▸ **TASK ITEM**
Transcribe each line below verbatim; pictures excluded.

##### PROVIDED DATA

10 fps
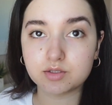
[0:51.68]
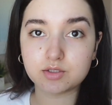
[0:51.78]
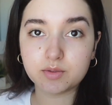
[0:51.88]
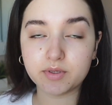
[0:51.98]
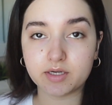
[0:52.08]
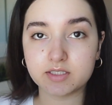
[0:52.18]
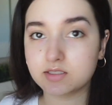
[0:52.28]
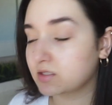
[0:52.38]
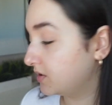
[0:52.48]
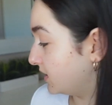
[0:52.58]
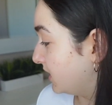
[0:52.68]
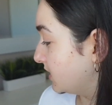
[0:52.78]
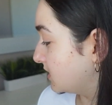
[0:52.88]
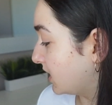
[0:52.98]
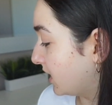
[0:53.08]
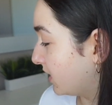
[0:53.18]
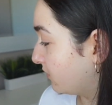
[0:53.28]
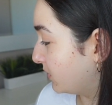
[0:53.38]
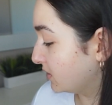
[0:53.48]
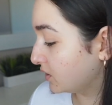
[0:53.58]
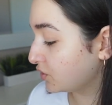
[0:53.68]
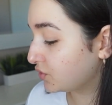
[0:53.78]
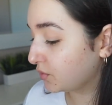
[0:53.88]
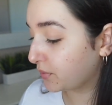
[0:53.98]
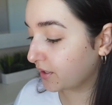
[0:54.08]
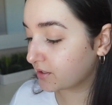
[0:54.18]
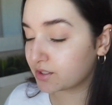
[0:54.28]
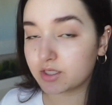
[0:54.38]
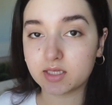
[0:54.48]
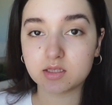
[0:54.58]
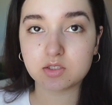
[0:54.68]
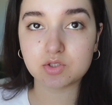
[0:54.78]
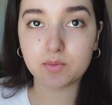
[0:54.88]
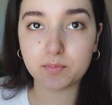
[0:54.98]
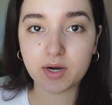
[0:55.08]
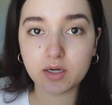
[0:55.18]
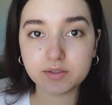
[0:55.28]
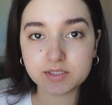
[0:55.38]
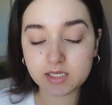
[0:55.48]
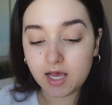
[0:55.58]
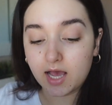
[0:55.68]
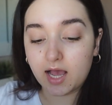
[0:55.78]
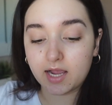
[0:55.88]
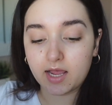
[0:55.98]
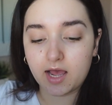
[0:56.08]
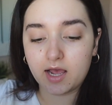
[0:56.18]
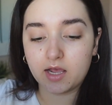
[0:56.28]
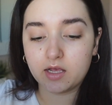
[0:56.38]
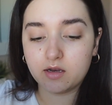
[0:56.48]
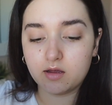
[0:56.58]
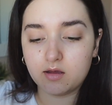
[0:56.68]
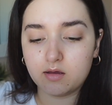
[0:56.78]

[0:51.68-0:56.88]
to be honest, you guys, I have been super into like the soap brows. I got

##########

▸ **RESPONSE AREA**
10 fps
[0:51.68]
[0:51.78]
[0:51.88]
[0:51.98]
[0:52.08]
[0:52.18]
[0:52.28]
[0:52.38]
[0:52.48]
[0:52.58]
[0:52.68]
[0:52.78]
[0:52.88]
[0:52.98]
[0:53.08]
[0:53.18]
[0:53.28]
[0:53.38]
[0:53.48]
[0:53.58]
[0:53.68]
[0:53.78]
[0:53.88]
[0:53.98]
[0:54.08]
[0:54.18]
[0:54.28]
[0:54.38]
[0:54.48]
[0:54.58]
[0:54.68]
[0:54.78]
[0:54.88]
[0:54.98]
[0:55.08]
[0:55.18]
[0:55.28]
[0:55.38]
[0:55.48]
[0:55.58]
[0:55.68]
[0:55.78]
[0:55.88]
[0:55.98]
[0:56.08]
[0:56.18]
[0:56.28]
[0:56.38]
[0:56.48]
[0:56.58]
[0:56.68]
[0:56.78]

[0:51.68-0:56.88]
to be honest, you guys, I have been super into like the soap brows. I got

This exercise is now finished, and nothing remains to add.